Una giovane donna molisana, vincitrice di concorso pubblico, si è vista negare l’assunzione da parte di un’amministrazione comunale toscana perché madre e intenzionata a usufruire del congedo parentale. A distanza di mesi, la giustizia ha confermato che quella scelta fu discriminatoria. La Corte di Appello di Firenze, con sentenza del 10 aprile 2025, ha riconosciuto il comportamento dell’amministrazione come lesivo della dignità e dei diritti della lavoratrice.
La donna, originaria di Campobasso, aveva partecipato e vinto un concorso indetto dal Comune di Monte Argentario, in provincia di Grosseto. Convocata per la firma del contratto, aveva comunicato all’ufficio personale la necessità di avvalersi dell’astensione facoltativa per maternità, in quanto madre di un neonato. La risposta del Comune non si fece attendere: l’iter di assunzione fu immediatamente sospeso, senza spiegazioni formali.
Secondo quanto ricostruito dai legali della donna, gli avvocati Giorgio Barletta e Antonino Mancini, l’amministrazione aveva perfino rifiutato di ricevere formalmente la candidata, costringendola a presentarsi presso la sede comunale con il supporto delle forze dell’ordine per fare constatare la propria presenza e documentare l’accaduto.
Il Tribunale del lavoro, in primo grado, aveva già riconosciuto il carattere discriminatorio della condotta tenuta dal Comune. Secondo il giudice, il mutamento di atteggiamento dell’ente era da attribuirsi unicamente alla volontà espressa dalla lavoratrice di usufruire del congedo parentale.
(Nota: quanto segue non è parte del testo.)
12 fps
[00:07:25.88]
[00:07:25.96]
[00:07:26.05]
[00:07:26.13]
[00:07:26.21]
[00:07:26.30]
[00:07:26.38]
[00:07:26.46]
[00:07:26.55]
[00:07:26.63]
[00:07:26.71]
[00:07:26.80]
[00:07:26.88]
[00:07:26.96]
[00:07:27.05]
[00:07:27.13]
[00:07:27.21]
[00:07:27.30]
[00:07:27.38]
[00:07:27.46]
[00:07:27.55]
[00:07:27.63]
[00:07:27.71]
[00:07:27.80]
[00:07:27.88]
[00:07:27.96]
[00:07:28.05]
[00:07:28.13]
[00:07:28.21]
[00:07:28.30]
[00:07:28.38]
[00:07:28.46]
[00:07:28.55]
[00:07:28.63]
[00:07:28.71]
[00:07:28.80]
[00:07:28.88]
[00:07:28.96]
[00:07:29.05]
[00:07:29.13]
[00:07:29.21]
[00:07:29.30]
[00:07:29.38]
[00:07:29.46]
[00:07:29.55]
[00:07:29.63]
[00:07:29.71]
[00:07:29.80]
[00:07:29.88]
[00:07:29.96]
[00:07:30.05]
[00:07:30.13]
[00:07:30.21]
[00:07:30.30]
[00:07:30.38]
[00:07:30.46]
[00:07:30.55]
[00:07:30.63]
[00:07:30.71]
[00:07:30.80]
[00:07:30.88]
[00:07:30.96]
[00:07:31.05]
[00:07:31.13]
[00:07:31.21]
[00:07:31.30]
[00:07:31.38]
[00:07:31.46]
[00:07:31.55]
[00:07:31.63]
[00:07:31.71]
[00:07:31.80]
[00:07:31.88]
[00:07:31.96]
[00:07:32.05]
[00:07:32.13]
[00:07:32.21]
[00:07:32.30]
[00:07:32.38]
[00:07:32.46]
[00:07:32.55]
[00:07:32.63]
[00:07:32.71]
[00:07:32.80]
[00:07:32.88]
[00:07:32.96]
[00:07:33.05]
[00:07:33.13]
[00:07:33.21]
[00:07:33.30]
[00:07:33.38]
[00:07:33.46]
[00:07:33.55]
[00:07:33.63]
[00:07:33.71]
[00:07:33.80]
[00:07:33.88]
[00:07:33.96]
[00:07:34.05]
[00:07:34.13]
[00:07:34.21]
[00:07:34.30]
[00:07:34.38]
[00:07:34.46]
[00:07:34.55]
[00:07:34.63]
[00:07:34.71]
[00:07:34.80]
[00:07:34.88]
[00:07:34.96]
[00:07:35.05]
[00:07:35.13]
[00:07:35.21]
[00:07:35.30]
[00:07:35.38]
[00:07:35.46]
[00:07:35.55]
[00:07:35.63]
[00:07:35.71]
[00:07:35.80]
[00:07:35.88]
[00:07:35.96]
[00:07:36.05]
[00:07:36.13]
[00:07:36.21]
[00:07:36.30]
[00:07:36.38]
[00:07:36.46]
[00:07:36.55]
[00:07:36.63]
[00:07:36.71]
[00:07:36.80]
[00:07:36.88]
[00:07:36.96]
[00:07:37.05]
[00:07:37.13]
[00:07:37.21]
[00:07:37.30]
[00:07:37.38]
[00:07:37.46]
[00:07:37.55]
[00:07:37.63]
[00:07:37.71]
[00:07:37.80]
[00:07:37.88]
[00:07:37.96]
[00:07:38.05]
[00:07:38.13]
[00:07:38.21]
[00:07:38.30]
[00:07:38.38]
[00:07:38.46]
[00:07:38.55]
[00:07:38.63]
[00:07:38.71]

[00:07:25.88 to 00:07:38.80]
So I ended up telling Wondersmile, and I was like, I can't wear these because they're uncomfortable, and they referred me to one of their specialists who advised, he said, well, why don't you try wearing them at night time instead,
Una circostanza che, di fatto, aveva determinato la mancata assunzione.
«Se la candidata non avesse comunicato l’intenzione di esercitare il proprio diritto all’astensione – ha scritto il giudice nella sentenza – sarebbe stata certamente assunta. La scelta del Comune, pertanto, è da considerarsi discriminatoria, in quanto fondata esclusivamente sullo status di donna e madre».
Al termine del processo di primo grado, il Tribunale aveva riconosciuto alla donna il risarcimento del danno subito, comprensivo della perdita di chance occupazionali e della lesione della dignità personale e professionale.
La sentenza è stata ora confermata in appello: la Sezione Lavoro della Corte di Appello di Firenze ha ritenuto corretta la ricostruzione operata in primo grado e ha ribadito la natura discriminatoria della mancata sottoscrizione del contratto di lavoro.
In attesa delle motivazioni integrali, gli avvocati Barletta e Mancini hanno espresso soddisfazione per l’esito del giudizio: «La decisione restituisce dignità a una donna che ha avuto la sola ‘colpa’ di essere madre. È un segnale importante contro ogni forma di discriminazione nei luoghi di lavoro, soprattutto quando a farne le spese sono le donne».
Il caso, pur avendo avuto luogo in Toscana, ha avuto eco anche in Molise, regione d’origine della protagonista e in cui si avverte forte il tema della parità di genere nel lavoro pubblico e privato. In molti, tra associazioni, sindacati e rappresentanti politici, hanno espresso solidarietà alla giovane lavoratrice e apprezzamento per la sentenza.
Una vicenda che accende i riflettori su un fenomeno ancora troppo diffuso, spesso sommerso: la penalizzazione delle donne nel mondo del lavoro a causa della maternità. Una realtà contro la quale – come dimostra questo caso – è possibile e doveroso opporsi, anche nelle aule di giustizia.
«Essere madri non può e non deve mai diventare un ostacolo all’ingresso nel mondo del lavoro – hanno concluso i legali –. Oggi, almeno in parte, è stata fatta giustizia».